((

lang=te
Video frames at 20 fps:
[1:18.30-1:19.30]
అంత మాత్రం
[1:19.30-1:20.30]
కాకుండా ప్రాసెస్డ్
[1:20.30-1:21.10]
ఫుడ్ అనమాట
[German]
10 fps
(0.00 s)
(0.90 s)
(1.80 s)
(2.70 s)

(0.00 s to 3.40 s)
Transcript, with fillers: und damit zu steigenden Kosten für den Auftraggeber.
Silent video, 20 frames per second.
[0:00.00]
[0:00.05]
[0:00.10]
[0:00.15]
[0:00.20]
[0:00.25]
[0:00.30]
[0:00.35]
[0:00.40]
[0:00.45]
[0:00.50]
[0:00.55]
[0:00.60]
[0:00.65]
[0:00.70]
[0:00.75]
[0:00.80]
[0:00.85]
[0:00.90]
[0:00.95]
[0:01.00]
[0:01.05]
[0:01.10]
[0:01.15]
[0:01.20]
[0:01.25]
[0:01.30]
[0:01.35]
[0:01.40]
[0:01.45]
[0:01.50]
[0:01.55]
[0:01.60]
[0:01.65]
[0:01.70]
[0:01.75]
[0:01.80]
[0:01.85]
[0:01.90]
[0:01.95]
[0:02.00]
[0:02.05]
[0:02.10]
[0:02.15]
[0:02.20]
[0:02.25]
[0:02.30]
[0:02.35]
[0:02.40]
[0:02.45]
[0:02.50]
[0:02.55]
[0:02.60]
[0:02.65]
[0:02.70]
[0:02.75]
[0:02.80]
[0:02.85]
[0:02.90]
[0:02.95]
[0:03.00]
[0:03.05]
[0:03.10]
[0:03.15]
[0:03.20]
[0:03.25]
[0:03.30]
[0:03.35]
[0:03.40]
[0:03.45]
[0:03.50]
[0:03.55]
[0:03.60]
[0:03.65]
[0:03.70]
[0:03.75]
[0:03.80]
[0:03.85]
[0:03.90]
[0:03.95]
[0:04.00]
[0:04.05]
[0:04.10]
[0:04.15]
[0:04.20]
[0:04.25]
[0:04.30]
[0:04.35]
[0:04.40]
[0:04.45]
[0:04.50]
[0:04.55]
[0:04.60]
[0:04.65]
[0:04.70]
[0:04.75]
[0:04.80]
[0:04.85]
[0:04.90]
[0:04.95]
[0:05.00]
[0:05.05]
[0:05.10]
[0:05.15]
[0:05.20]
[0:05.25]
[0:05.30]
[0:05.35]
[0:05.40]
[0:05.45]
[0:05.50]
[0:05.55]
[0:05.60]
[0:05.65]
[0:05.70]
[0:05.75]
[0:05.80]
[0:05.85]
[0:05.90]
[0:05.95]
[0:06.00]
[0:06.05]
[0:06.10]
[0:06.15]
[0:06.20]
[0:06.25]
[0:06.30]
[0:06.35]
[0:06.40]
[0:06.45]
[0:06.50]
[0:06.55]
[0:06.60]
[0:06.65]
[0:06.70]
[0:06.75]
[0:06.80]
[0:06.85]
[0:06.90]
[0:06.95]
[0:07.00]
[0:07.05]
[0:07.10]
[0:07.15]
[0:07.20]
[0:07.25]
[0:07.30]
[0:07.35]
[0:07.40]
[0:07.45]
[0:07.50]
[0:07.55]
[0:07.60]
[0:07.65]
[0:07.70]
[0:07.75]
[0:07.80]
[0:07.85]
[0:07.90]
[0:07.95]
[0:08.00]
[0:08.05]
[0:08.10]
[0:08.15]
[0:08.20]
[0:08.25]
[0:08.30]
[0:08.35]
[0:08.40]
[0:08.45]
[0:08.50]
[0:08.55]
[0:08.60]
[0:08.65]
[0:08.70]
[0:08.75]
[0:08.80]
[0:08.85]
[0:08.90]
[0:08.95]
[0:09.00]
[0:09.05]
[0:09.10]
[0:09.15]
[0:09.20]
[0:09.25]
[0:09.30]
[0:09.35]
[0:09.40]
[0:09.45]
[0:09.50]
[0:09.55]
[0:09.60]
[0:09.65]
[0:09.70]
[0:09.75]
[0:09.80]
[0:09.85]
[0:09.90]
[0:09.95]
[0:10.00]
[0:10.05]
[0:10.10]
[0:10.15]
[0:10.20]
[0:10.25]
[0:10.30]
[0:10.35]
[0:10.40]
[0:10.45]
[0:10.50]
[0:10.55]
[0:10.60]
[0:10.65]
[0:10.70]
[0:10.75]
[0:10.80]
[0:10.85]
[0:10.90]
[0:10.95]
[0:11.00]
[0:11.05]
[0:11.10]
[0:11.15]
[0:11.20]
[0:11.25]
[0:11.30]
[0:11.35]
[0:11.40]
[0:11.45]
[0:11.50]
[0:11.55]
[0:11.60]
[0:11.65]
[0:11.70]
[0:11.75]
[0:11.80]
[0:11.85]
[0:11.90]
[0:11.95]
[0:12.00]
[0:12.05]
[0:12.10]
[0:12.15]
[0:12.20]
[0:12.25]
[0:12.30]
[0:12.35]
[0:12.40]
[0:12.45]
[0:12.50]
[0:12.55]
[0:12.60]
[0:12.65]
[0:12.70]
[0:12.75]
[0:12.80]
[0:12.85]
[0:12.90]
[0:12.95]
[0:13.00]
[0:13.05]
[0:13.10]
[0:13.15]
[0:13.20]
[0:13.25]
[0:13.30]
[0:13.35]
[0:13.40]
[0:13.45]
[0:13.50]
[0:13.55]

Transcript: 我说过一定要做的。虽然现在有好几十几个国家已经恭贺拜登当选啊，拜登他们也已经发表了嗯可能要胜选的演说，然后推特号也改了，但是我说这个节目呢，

))

*Instructions to follow*: Your task is to copy every line in the entries that holds the string "Transcript".

*Problem solution*:
Transcript, with fillers: und damit zu steigenden Kosten für den Auftraggeber.
Transcript: 我说过一定要做的。虽然现在有好几十几个国家已经恭贺拜登当选啊，拜登他们也已经发表了嗯可能要胜选的演说，然后推特号也改了，但是我说这个节目呢，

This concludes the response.